[Dataset entries]
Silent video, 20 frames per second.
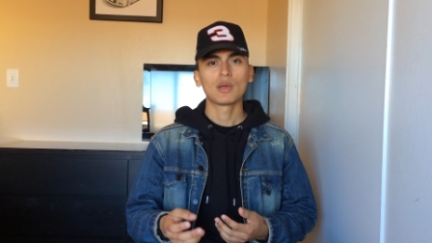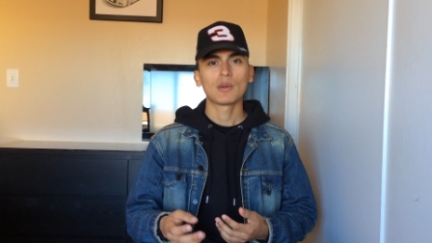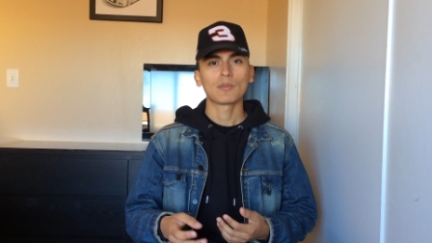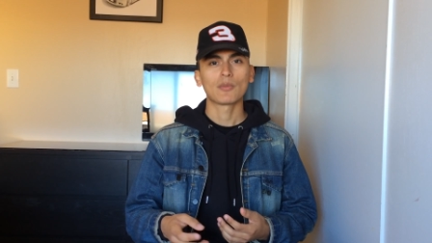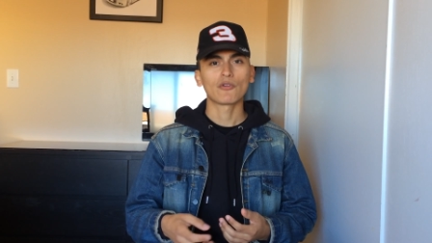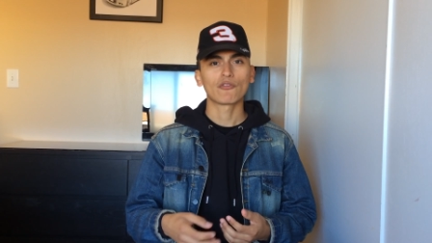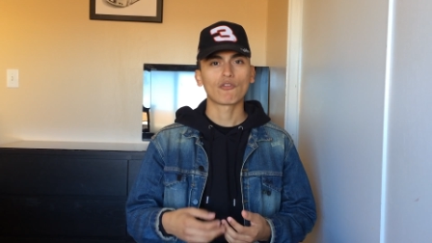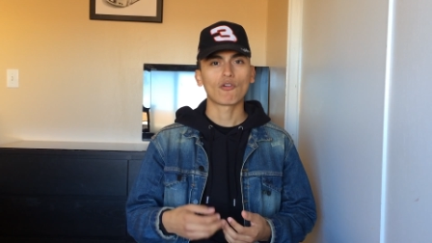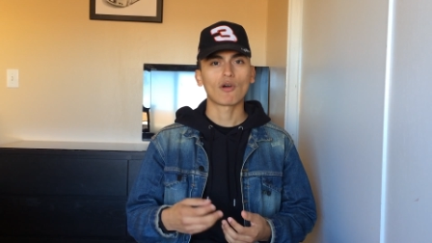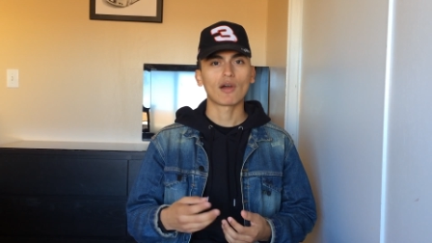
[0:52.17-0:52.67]

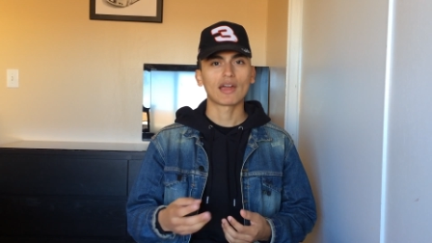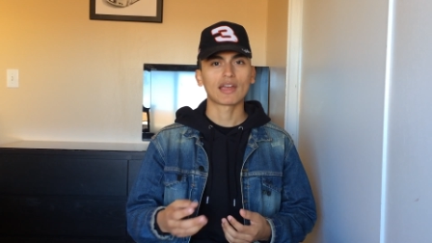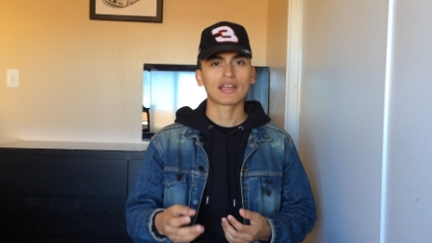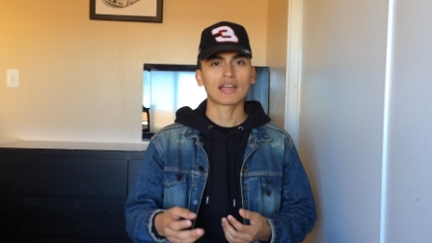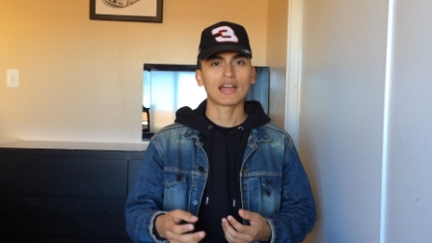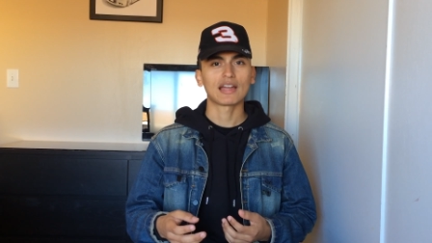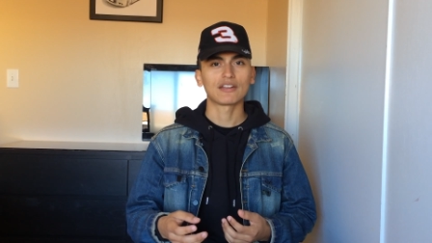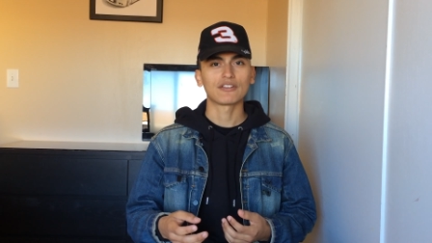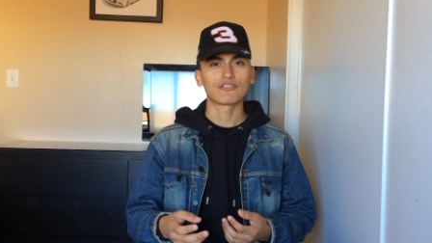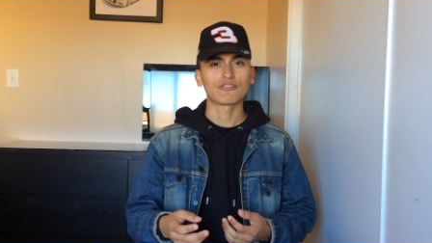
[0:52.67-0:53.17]
before I
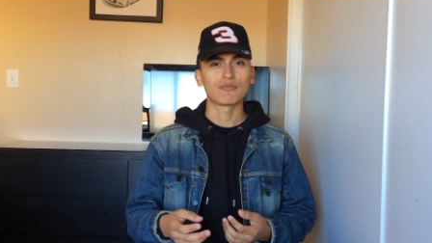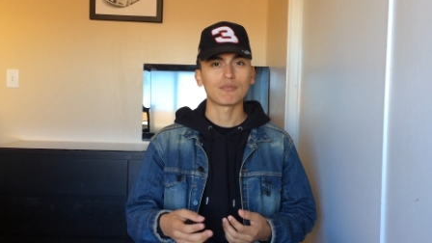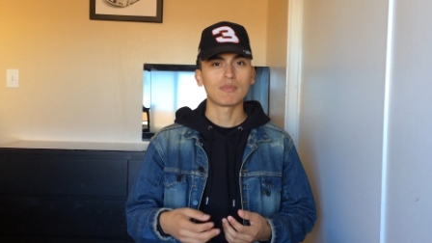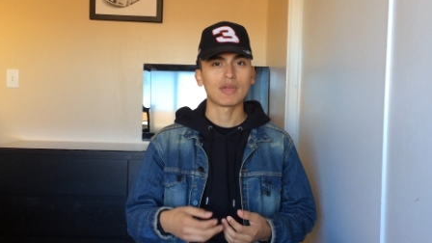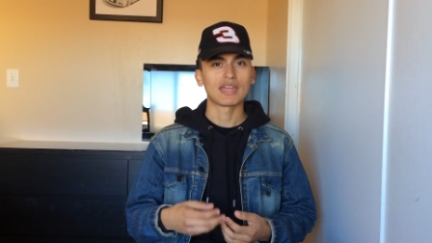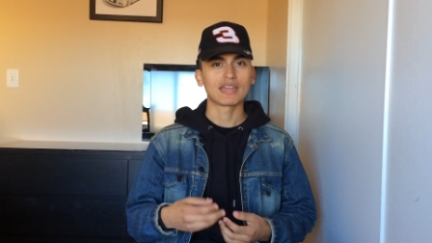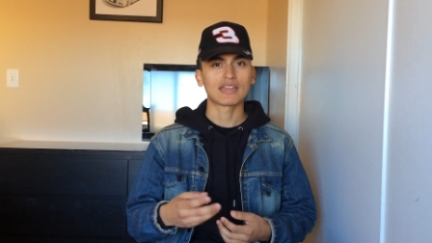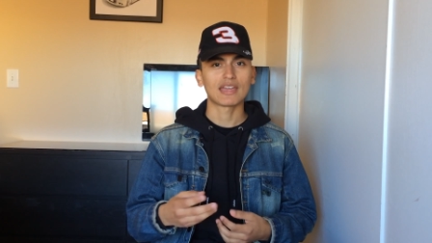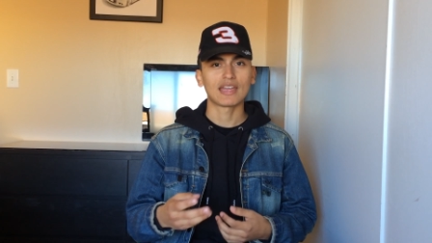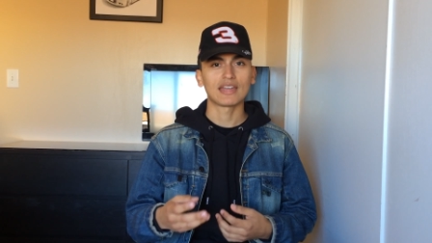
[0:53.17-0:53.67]
kind of
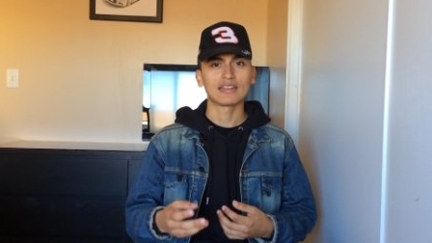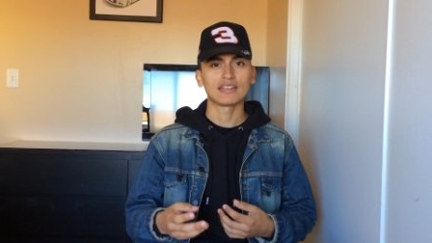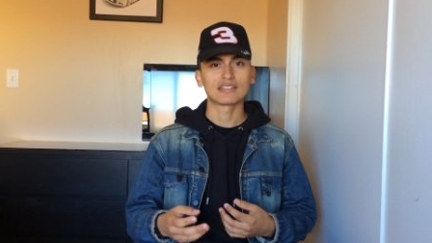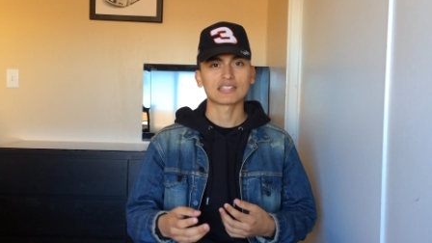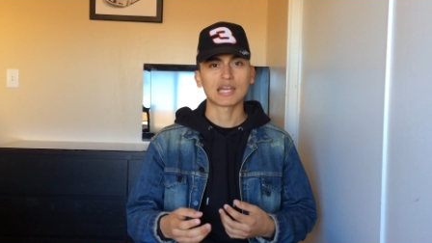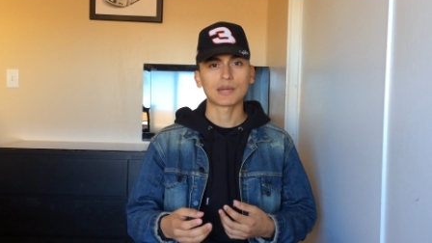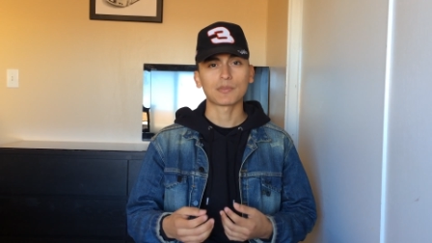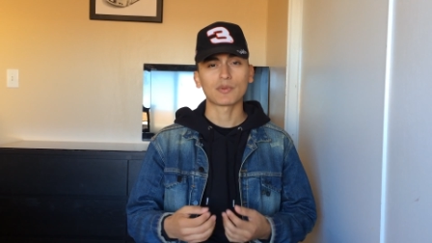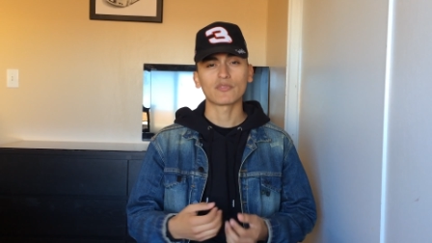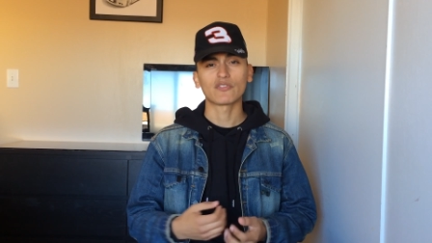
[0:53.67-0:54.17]
make any
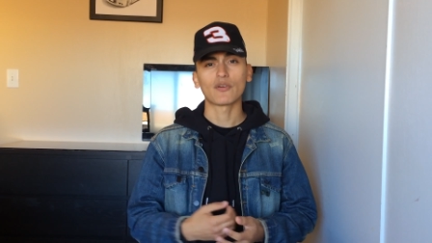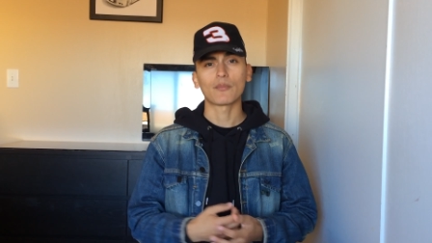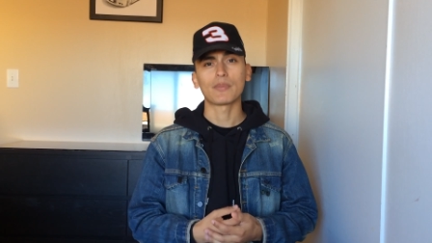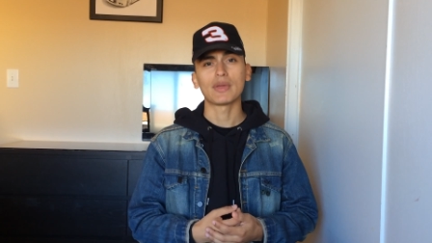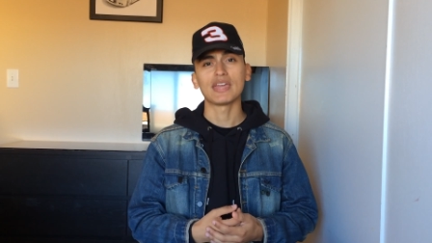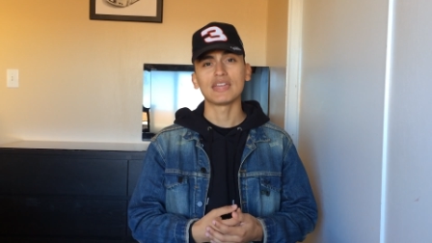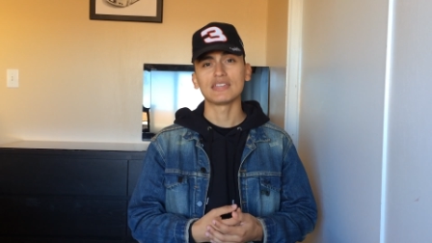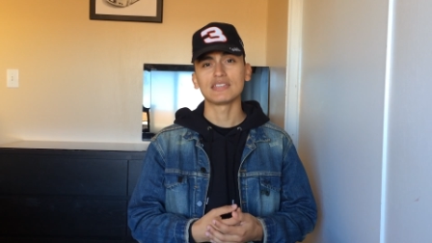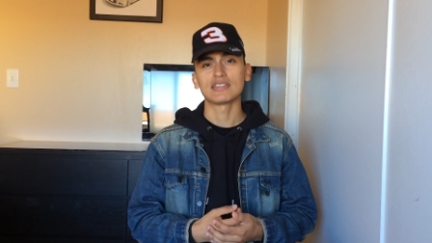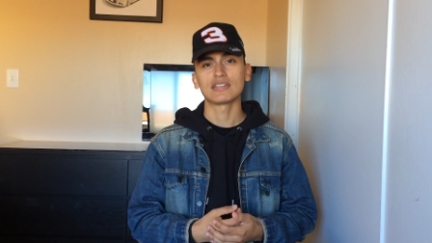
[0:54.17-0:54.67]
type of
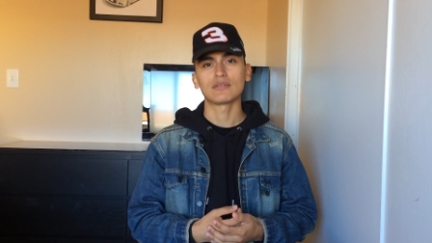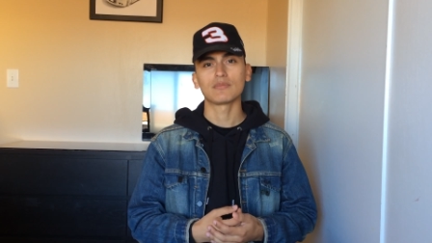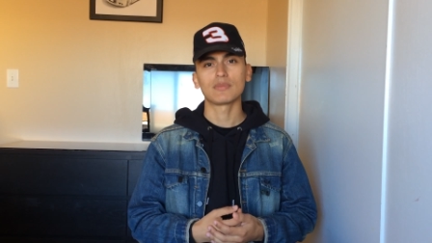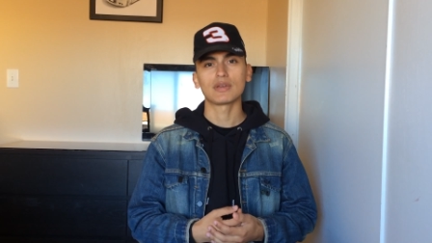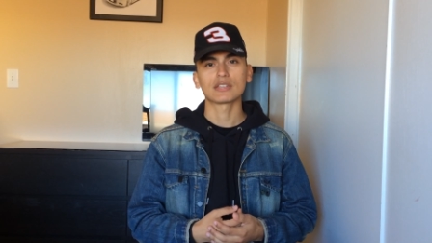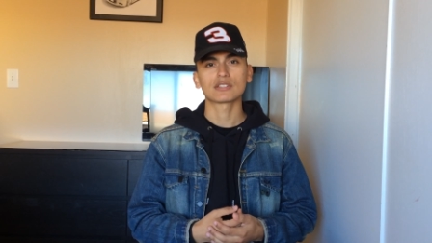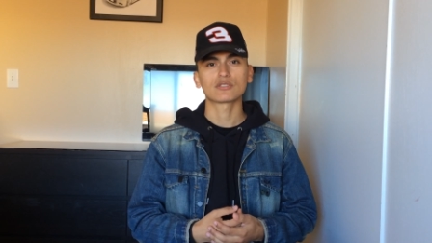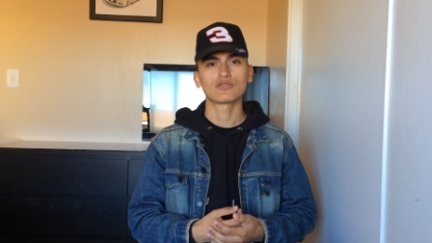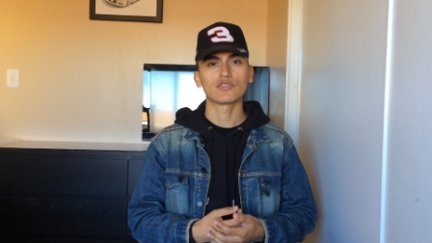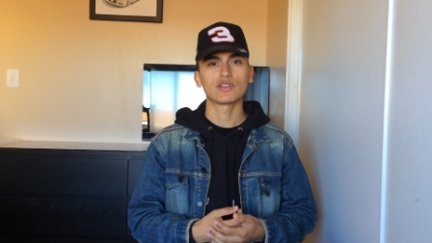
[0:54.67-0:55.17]

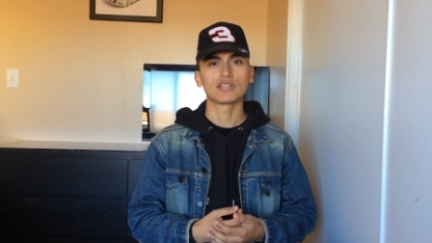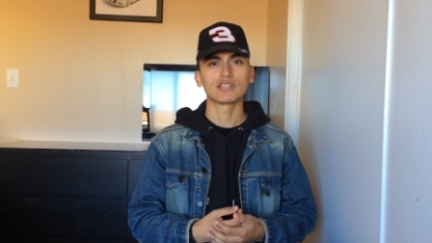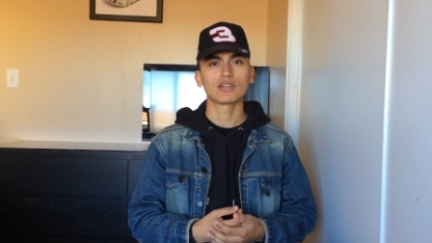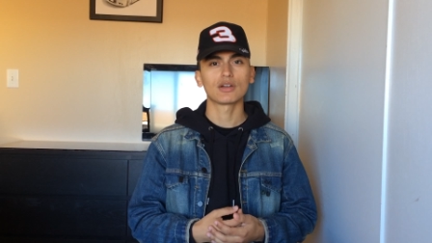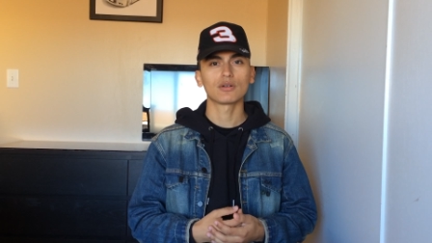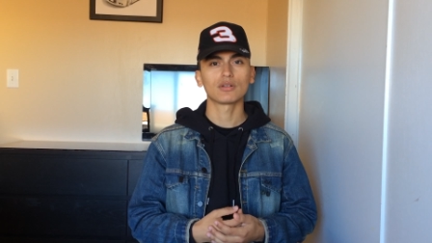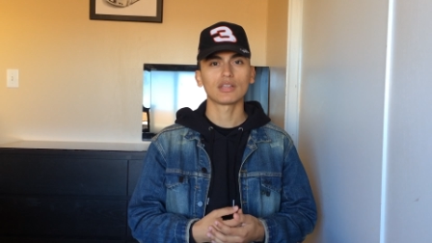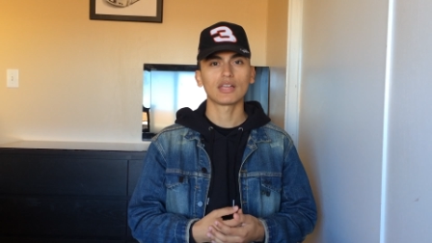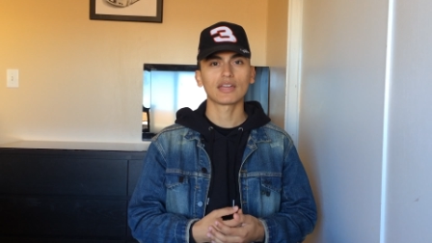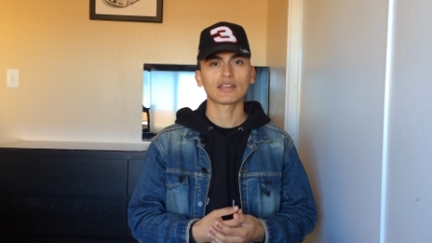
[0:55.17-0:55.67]
opinion-based
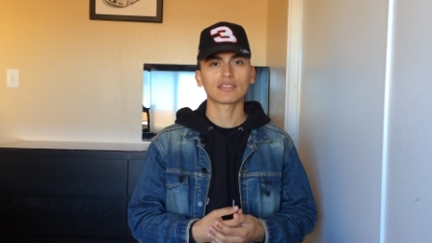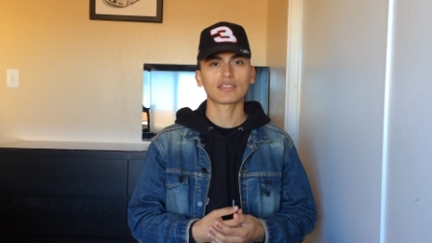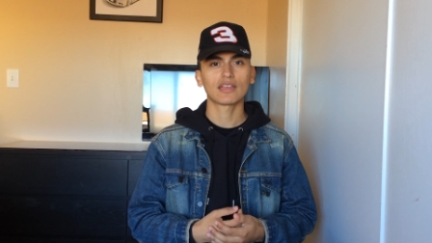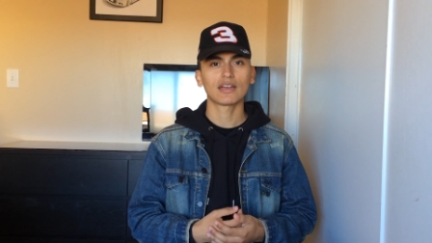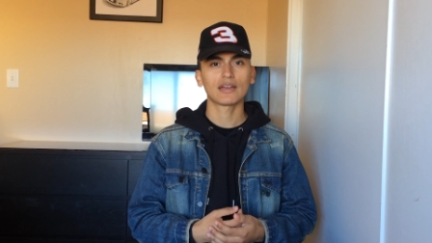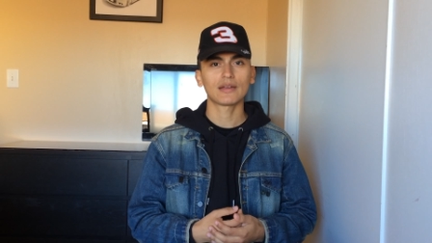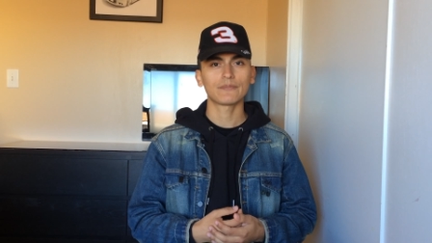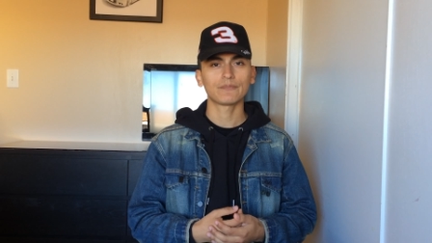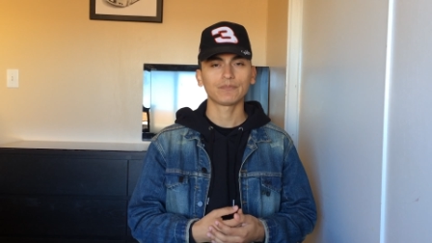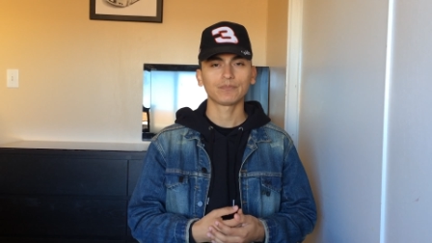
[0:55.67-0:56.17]
video like
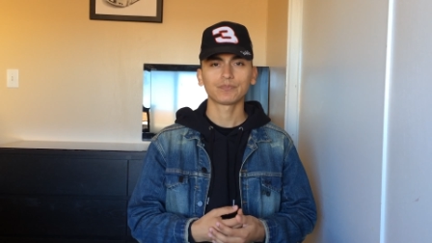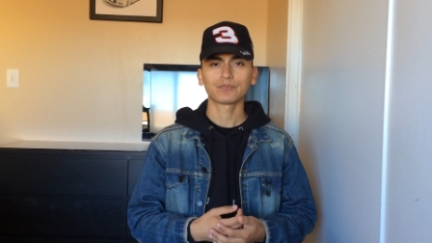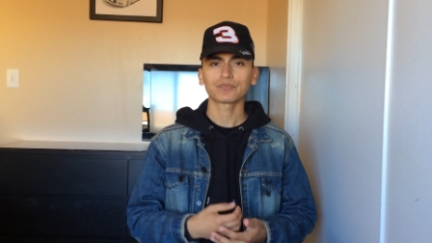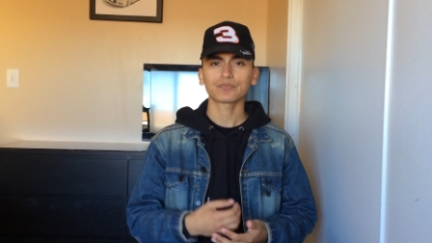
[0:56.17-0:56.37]
that.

Exercise aim:
Exactly the lines from the line with "[0:54.67-0:55.17]" through the end of the data are to be reproduced, and no picture is to be included.

Answer to the problem:
[0:54.67-0:55.17]

[0:55.17-0:55.67]
opinion-based
[0:55.67-0:56.17]
video like
[0:56.17-0:56.37]
that.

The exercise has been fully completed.